Below are lines of data, and only some are wanted. Please repeat exactly those from the line that has "[00:00:05.30]" through the line that has "[00:00:14.00]".
== Provided records
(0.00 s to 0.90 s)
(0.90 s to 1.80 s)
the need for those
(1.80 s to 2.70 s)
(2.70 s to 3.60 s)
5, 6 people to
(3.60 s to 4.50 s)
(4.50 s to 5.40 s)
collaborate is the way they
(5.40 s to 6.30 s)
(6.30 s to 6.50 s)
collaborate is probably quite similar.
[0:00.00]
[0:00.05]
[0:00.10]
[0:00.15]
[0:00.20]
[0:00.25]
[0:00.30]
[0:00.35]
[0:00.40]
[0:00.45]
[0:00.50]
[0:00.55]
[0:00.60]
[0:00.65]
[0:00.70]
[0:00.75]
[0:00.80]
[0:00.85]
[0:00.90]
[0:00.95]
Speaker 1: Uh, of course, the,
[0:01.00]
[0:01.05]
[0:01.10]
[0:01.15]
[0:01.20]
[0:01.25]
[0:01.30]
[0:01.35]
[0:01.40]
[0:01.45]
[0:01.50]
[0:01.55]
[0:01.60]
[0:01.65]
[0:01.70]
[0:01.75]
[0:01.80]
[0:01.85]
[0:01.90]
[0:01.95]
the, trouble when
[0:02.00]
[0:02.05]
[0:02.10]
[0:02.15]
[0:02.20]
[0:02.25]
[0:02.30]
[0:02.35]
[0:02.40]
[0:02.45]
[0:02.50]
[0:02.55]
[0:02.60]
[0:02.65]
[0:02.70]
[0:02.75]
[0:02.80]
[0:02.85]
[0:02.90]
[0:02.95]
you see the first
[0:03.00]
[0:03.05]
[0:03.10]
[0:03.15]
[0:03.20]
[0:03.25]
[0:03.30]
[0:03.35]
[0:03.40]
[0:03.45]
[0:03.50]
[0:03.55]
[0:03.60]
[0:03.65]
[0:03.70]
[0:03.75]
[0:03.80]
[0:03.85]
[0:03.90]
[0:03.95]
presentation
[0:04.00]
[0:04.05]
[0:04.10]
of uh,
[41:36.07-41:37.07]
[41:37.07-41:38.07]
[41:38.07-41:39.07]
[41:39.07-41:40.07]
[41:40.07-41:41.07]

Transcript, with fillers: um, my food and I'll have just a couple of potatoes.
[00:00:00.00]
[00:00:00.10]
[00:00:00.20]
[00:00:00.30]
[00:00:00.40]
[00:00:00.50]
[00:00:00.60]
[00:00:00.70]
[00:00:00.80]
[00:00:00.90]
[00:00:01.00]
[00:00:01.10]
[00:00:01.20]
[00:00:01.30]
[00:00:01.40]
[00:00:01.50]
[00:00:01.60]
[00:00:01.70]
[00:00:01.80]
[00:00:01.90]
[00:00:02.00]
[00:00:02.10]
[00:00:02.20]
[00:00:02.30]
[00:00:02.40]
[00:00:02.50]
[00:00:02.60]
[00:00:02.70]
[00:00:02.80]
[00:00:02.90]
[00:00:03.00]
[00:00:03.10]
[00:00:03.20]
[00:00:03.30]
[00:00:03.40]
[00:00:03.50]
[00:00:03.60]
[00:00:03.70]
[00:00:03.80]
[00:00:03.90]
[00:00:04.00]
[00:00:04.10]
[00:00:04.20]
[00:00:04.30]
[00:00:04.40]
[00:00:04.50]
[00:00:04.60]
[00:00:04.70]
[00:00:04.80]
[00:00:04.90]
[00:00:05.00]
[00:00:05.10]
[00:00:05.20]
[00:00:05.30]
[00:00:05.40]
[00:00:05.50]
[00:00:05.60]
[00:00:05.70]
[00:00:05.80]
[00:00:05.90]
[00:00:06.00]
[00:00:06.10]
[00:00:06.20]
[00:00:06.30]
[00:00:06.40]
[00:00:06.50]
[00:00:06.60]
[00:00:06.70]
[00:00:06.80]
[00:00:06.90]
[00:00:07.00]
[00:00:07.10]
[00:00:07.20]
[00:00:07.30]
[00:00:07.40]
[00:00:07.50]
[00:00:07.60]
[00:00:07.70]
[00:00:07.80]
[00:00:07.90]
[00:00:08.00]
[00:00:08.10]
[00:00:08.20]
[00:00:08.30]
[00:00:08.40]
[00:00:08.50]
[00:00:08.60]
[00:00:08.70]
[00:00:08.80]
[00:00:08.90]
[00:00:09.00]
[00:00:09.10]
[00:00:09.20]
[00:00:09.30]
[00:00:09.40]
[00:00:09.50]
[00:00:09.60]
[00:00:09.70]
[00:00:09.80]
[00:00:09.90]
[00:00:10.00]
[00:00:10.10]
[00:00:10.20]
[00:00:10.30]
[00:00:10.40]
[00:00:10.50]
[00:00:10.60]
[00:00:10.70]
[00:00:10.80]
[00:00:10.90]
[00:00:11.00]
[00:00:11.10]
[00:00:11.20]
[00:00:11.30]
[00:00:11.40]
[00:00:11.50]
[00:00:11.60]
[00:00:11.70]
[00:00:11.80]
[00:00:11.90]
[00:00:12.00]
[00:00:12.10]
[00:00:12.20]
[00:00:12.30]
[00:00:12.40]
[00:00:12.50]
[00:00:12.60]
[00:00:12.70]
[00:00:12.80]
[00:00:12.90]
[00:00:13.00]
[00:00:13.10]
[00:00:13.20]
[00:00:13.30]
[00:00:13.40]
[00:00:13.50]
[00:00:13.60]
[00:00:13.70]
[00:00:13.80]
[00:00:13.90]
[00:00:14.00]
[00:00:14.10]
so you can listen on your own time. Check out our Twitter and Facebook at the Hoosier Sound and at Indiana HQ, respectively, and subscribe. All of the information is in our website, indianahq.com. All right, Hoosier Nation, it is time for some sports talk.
====
▶ [Solution to this task]
[00:00:05.30]
[00:00:05.40]
[00:00:05.50]
[00:00:05.60]
[00:00:05.70]
[00:00:05.80]
[00:00:05.90]
[00:00:06.00]
[00:00:06.10]
[00:00:06.20]
[00:00:06.30]
[00:00:06.40]
[00:00:06.50]
[00:00:06.60]
[00:00:06.70]
[00:00:06.80]
[00:00:06.90]
[00:00:07.00]
[00:00:07.10]
[00:00:07.20]
[00:00:07.30]
[00:00:07.40]
[00:00:07.50]
[00:00:07.60]
[00:00:07.70]
[00:00:07.80]
[00:00:07.90]
[00:00:08.00]
[00:00:08.10]
[00:00:08.20]
[00:00:08.30]
[00:00:08.40]
[00:00:08.50]
[00:00:08.60]
[00:00:08.70]
[00:00:08.80]
[00:00:08.90]
[00:00:09.00]
[00:00:09.10]
[00:00:09.20]
[00:00:09.30]
[00:00:09.40]
[00:00:09.50]
[00:00:09.60]
[00:00:09.70]
[00:00:09.80]
[00:00:09.90]
[00:00:10.00]
[00:00:10.10]
[00:00:10.20]
[00:00:10.30]
[00:00:10.40]
[00:00:10.50]
[00:00:10.60]
[00:00:10.70]
[00:00:10.80]
[00:00:10.90]
[00:00:11.00]
[00:00:11.10]
[00:00:11.20]
[00:00:11.30]
[00:00:11.40]
[00:00:11.50]
[00:00:11.60]
[00:00:11.70]
[00:00:11.80]
[00:00:11.90]
[00:00:12.00]
[00:00:12.10]
[00:00:12.20]
[00:00:12.30]
[00:00:12.40]
[00:00:12.50]
[00:00:12.60]
[00:00:12.70]
[00:00:12.80]
[00:00:12.90]
[00:00:13.00]
[00:00:13.10]
[00:00:13.20]
[00:00:13.30]
[00:00:13.40]
[00:00:13.50]
[00:00:13.60]
[00:00:13.70]
[00:00:13.80]
[00:00:13.90]
[00:00:14.00]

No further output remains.